Thursday, May 10, 2007

New media explained

At City Journal (motto: "Not Just Theodore Dalrymple anymore!") Adam D. Thierre writes on the Golden Age of Information (that is, rat cheer 'n' rat now) and those who fear it--or worse, don't even recognize it:

Throughout most of history, humans lived in a state of extreme information poverty. News traveled slowly, field to field, village to village. . . . Few knew how to find printed materials, assuming that they even knew how to read. Today, by contrast, we live in a world of unprecedented media abundance that once would have been the stuff of science-fiction novels. We can increasingly obtain and consume whatever media we want, wherever and whenever we want: television, radio, newspapers, magazines, and the bewildering variety of material available on the Internet.

This media cornucopia is a wonderful development for a free society—or so you’d think. But today’s media universe has fierce detractors, and nowhere more vehemently than on the left. Their criticisms seem contradictory. Some, such as Democratic congressman Dennis Kucinich, contend that real media choices, information sources included, remain scarce, hindering citizens from fully participating in a deliberative democracy.

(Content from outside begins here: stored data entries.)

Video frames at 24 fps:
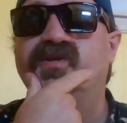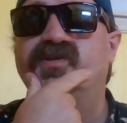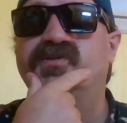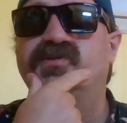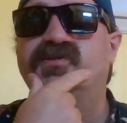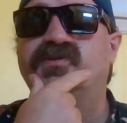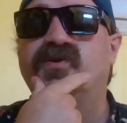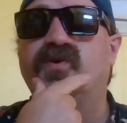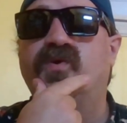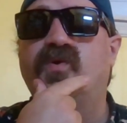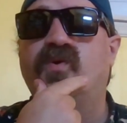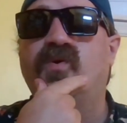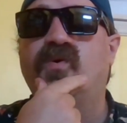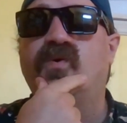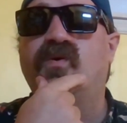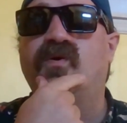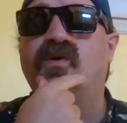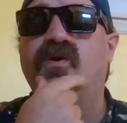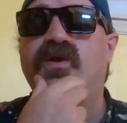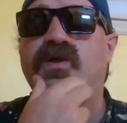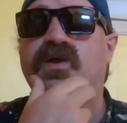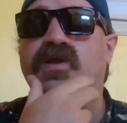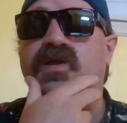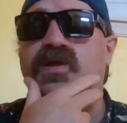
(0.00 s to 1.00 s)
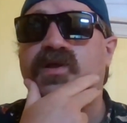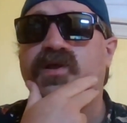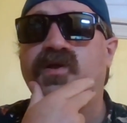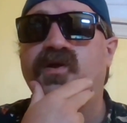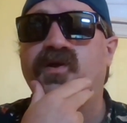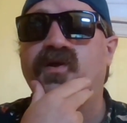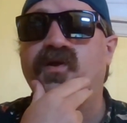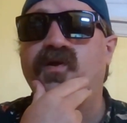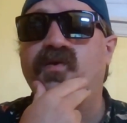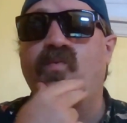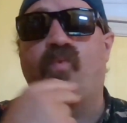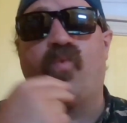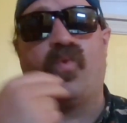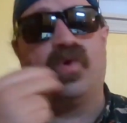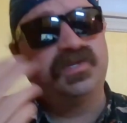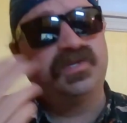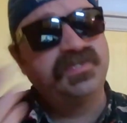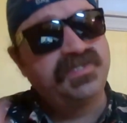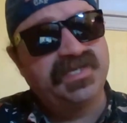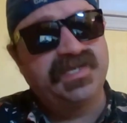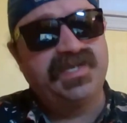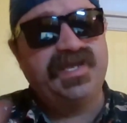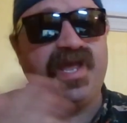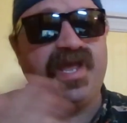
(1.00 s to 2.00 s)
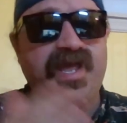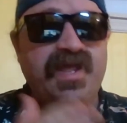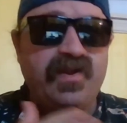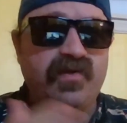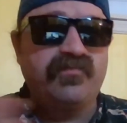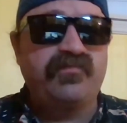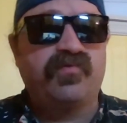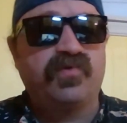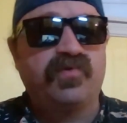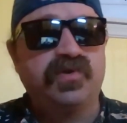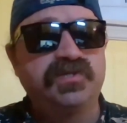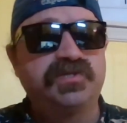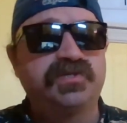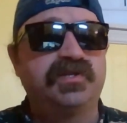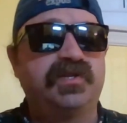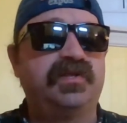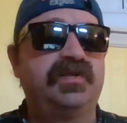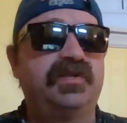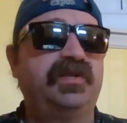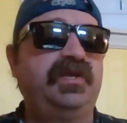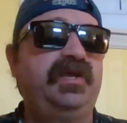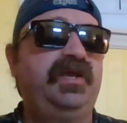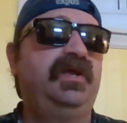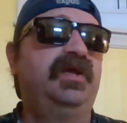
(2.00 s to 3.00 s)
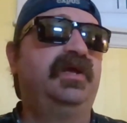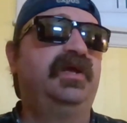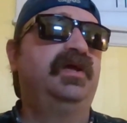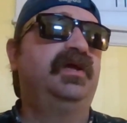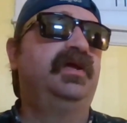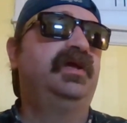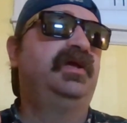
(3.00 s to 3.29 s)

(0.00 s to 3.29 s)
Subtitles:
So once again, unfortunately,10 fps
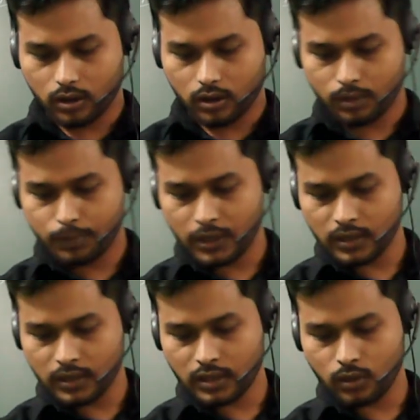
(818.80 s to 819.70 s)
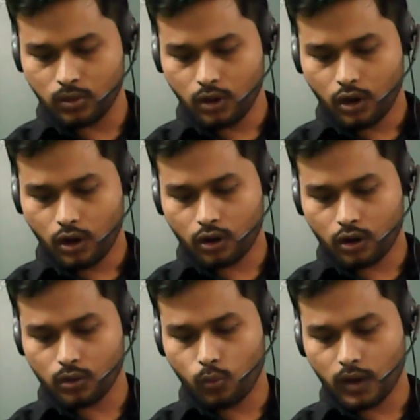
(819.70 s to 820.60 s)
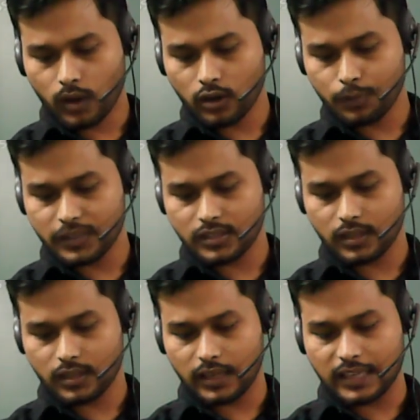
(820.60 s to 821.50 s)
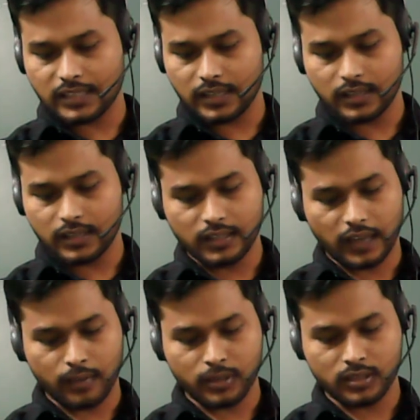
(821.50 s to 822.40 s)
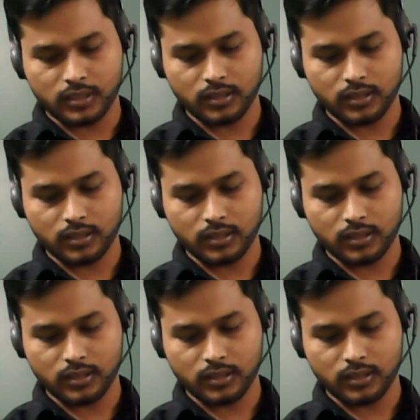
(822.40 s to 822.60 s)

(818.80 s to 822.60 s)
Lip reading: P and Q on one of its extended diameter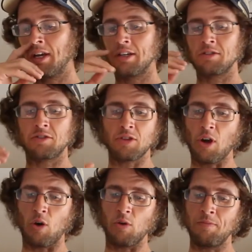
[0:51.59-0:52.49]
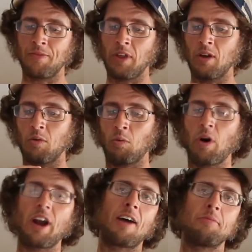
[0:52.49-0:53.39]
So
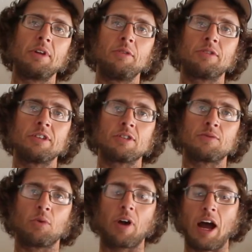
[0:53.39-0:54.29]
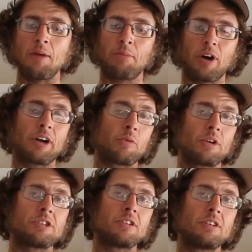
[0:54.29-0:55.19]
what I've been using this for, I bought it
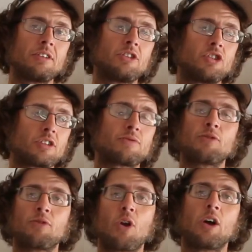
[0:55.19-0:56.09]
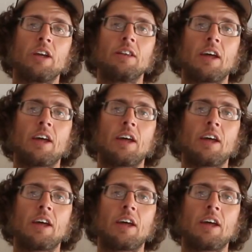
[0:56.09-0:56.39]
originally just for frogging.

Dennis Kucinich (scroll down to find Dennis, but read the whole thing: classic Tim Blair) wants to bring back the Orwellianly misnamed "Fairness Doctrine." But he's, you know, an idiot. What's Bill Moyers' excuse? Allegedly a journalist, the sixties relic said this at the Just-Us-Moonbats media convention last year:

And today, two basic pillars of American society, shared economic prosperity and a public sector capable of serving the common good, are crumbling. The third pillar of American democracy, an independent press, is under sustained attack, and the channels of information are choked. A few huge corporations now dominate the media landscape in America. Almost all the networks carried by most cable systems are owned by one of the major media common conglomerates. Two-thirds of today’s newspapers are monopolies. As ownership gets more and more concentrated, fewer and fewer independent sources of information have survived in the marketplace; and those few significant alternatives that do survive, such as PBS and NPR, are undergoing financial and political pressure to reduce critical news content and to shift their focus in a mainstream direction, which means being more attentive to establishment views than to the bleak realities of powerlessness that shape the lives of ordinary people.

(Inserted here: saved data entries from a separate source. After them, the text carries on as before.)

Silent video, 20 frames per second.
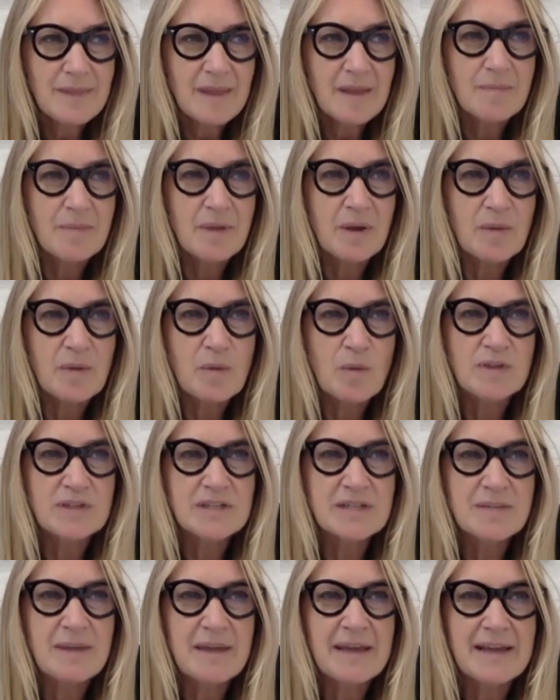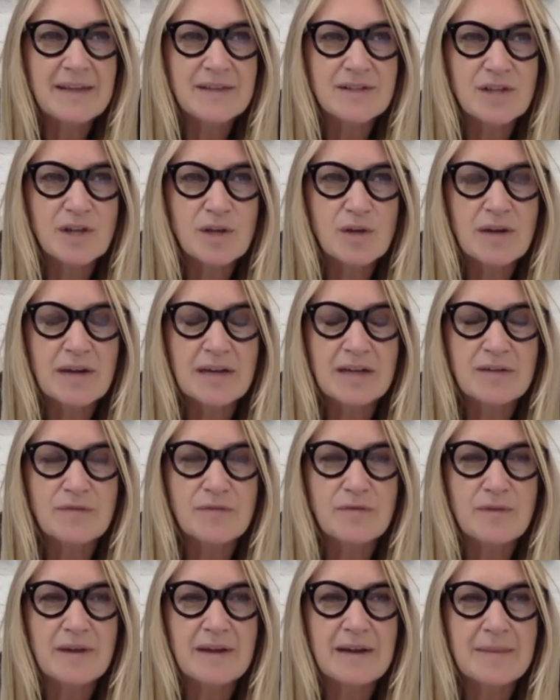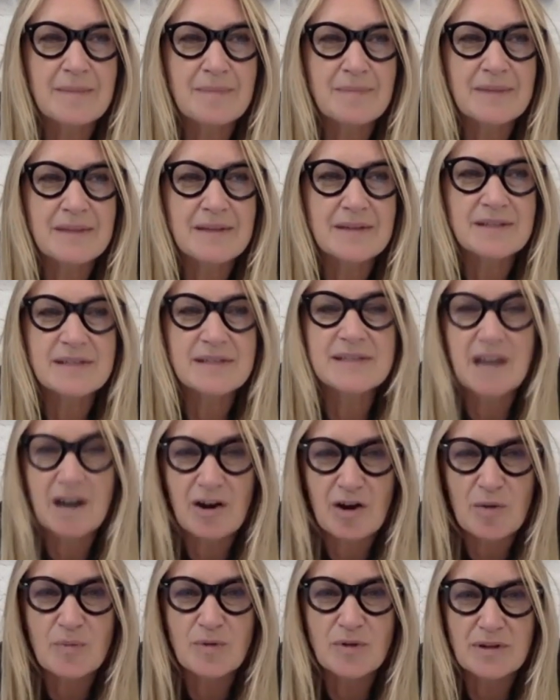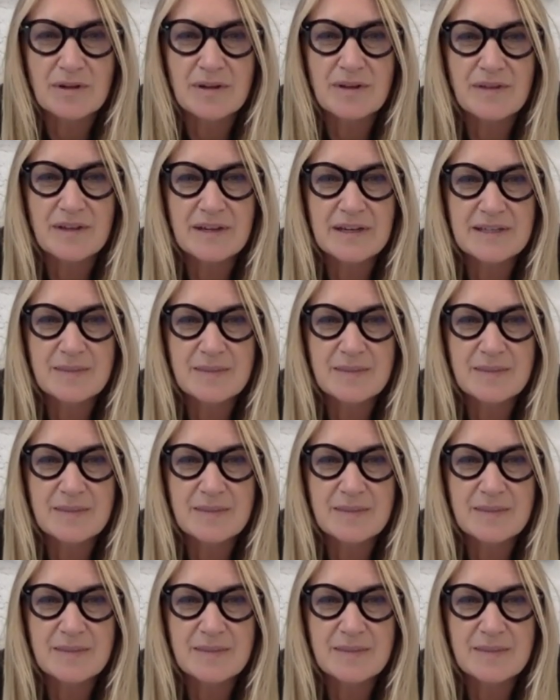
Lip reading: But we wanted to make it so kind of desirable thatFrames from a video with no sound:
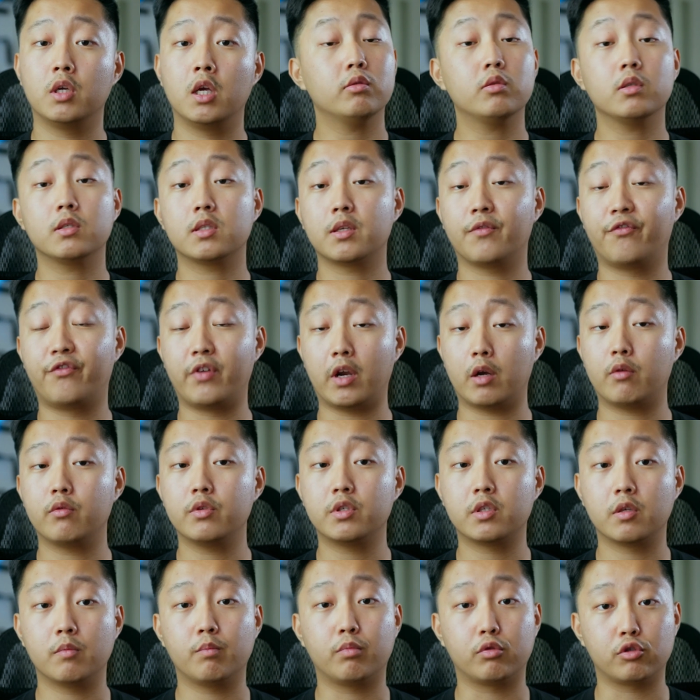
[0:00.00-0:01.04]
This was a very
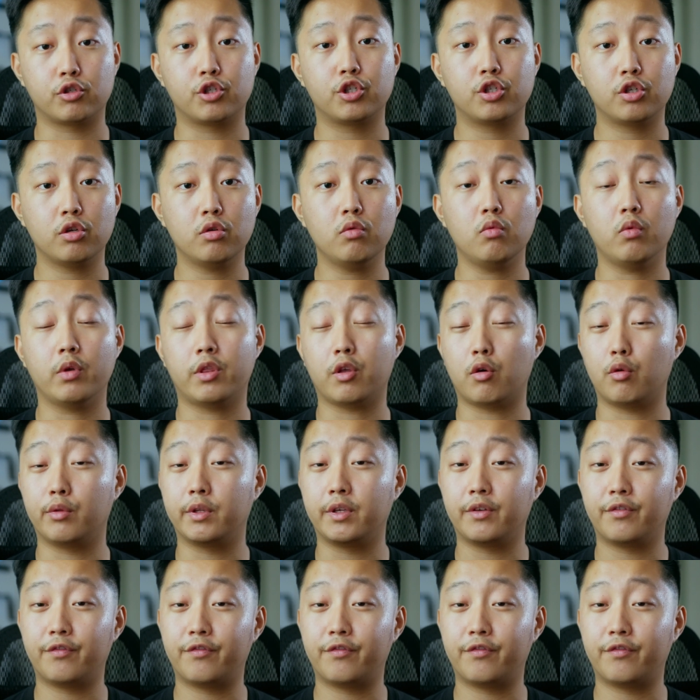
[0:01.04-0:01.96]
simple shoot with only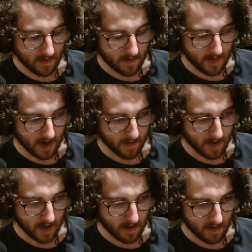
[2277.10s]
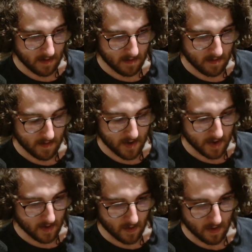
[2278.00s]
letting me just
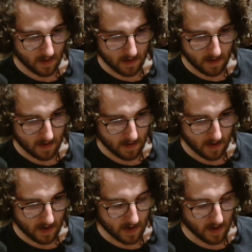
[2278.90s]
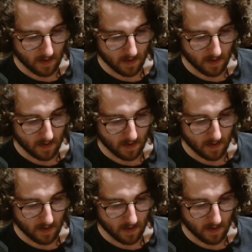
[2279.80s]
talk. I don't know.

The bleak realities of powerlessness. Moyers never got over LBJ making him come in to the bathroom so the president could talk while he (in the immortal words of O.J. Simpson) pinched a loaf.

But, as Theirre points out, there are also those who
argue that we have too many media choices, making it hard to share common thoughts or feelings; democracy, community itself, again loses out.
That sounds like Oliver Kamm, the leftie English semi-blogger (no comments) who understands certain things (the danger posed by Islamofascism, mainly, and that David Irving is an evil asshole liar), but who hates the new information age, and, particularly (sniff), blogs:

The overproduction of opinion is the most debilitating of the blogosphere's effects on our political culture. In my article I pointed out that, in the conversation that blogs conduct, you need no competence to join in. . . . Bloggers do after all consider themselves to be engaged in "citizen journalism"; and they are not journalists of any kind, because they do not operate under the same constraints as journalism does. What they are instead is a self-selecting sample of political activists untrammelled by editorial standards of quality or factual accuracy. And these are the people - as I demonstrated with reference to a dispiriting speech by a senior Conservative, George Osborne MP - whom political parties profess to be listening to. Bloggers ought not to be listened to, but, like any other lobby, politely discounted.

Besides ignoring the somewhat self-correcting nature of the blogosphere (though too much can be made of that point) Kamm has the elitist leftie (Chomskian) notion that people are too stupid to discern the truth among so many competing, unedited ideas, or to understand that others might be trying to manipulate or lie to them.

He also thinks the BBC isn't biased.

Anyway, Thierre thoroughly debunks both what might be called the "pinch-a-loaf" and the "will-you-please-be-quiet-please?" arguments.